- DVD cover
- Directed by: Bapu
- Written by: Mullapudi Venkata Ramana
- Produced by: M. Chitti Babu G. Gnaram Harish Rajendra Prasad (presents)
- Starring: Rajendra Prasad Eswari Rao
- Cinematography: P. R. K. Raju
- Edited by: K. S. Raju
- Music by: M. M. Keeravani
- Production company: Vijaya Chamundeswari Movies
- Release date: 8 September 1995;
- Running time: 152 mins
- Country: India
- Language: Telugu

= Rambantu =

Rambantu is a 1995 Indian Telugu-language drama film directed by Bapu and written by Mullapudi Venkata Ramana. It stars Rajendra Prasad, Eswari Rao and music composed by M. M. Keeravani. It was produced by M. Chitti Babu and G. Gnaram Harish under the Vijaya Chamundeswari Movies banner and presented by Rajendra Prasad.

==Plot==
The film begins with the hunting of a generous Zamindar Raja Ramachandra Prasad when a tribal warrior sacrifices his life to guard him. Before leaving his breath, he endorses his gallant kid Rambantu to him, whom he accompanies. Zamindar resides with his wife, Indrani, and 4 progenies. Being a harpy, Indrani despises Rambantu and spoils his civilization. Years roll by, and Rambantu molds into Zamindar's true blue by dedicating his life. Despite being illiterate, he is an eidetic with a talent for divine naturopathy. Parallelly, Zamindar's two sons are vagabonds, and Indrani scorns benevolent elder daughter Kaveri since she is a step. The solitary who showers affection to her is Rambantu.
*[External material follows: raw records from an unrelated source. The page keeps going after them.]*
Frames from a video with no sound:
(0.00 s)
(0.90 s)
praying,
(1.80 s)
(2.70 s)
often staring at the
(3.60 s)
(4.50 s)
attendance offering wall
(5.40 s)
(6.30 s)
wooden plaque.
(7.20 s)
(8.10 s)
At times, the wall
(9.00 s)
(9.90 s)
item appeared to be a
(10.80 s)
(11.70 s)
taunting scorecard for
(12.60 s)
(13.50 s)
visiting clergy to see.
Meanwhile, Gireesam, a slick dandy, intrudes into Zamindar's house by forging as an A-list celebrity. He counterfeits them immediately by digging their most valuable ancestors' treasures. Gireesam mesmerizes with his backhanded means of lucrative opportunities and clutches the authority. Anyhow, Rambantu feels something fishy. The blackguard currently puts a lousy eye on Kaveri when Rambantu counterstrikes him. Hence, Gireesam's ruses are enraged by projecting Kaveri's horoscope, which poses an inevitable death for her spouse. Then, she is confirmed to be ominous, faces mortification, and attempts suicide. Rambantu shields and ties the Mangalasutram wedding chain to remove her curse. Gireesam schemes the deed as fraud and batters Rambantu when Zamindar expels the two. Ergo, they set foot in the city and started a small-scale business for livelihood. Besides, Gireesam swindles the totality by investing in phony companies, grabs Indrani's dower, and snares Zamindar's younger Jayasri via his henchman Raana. Discerning the facets, Zamindar collapses and comprehends Gireesam's dark shade.
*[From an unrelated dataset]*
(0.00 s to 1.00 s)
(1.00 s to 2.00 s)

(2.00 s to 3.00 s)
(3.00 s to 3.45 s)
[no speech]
Once, Rambantu secures a wealthy Ambiraju, who gazes at his outstanding brilliance in naturopathy and establishes a holistic healing institute. Step by step, Rambantu grows as a tycoon. Though Kaveri endears and aspires to be near him, he keeps her apart because, under faith, the day after his death, Kaveri will get a wise husband. Due to the dire need for money, Zamindar walks to Ambiraju when Rambantu spots and felicitates him. Consequently, he learns Rambantu's eminence by knowing his real intention in knitting her. Following this, Rambantu is conscious of the status quo and moves a counter pawn. Thus, he hauls the Gireesam likewise, retrieves his Lord's riches, and reforms his men. Hereupon, Gireesam attacks Zamindar and forcibly tries to snatch his fort. At last, Rambantu flares up & ceases him when he reads that Kaveri's astrology is also a ploy, so Rambantu seeks a penalty. Finally, the movie ends happily with Zamindar announcing Rambantu as his son-in-law and unites him with Kaveri.

==Soundtrack==

Music composed by M. M. Keeravani. Lyrics written by Veturi. Music released on Supreme Music Company.

| No. | Title | Singer(s) | Length |
|---|---|---|---|
| 1. | "Allarenduku" | S. P. Balasubrahmanyam, Chitra | 2:21 |
| 2. | "Chandamama Kanchavetti" | S. P. Balasubrahmanyam, Chitra | 4:50 |
| 3. | "Emo Gurram Egaravachu" | S. P. Balasubrahmanyam | 4:19 |
| 4. | "Bala Chilaka" | Chitra | 3:11 |
| 5. | "Kukuteswara Kunuku" | S. P. Balasubrahmanyam | 4:55 |
| Total length: |  |  | 19:36 |

==Awards==
- Master Uday won Nandi Award for Best Child Actor of this film.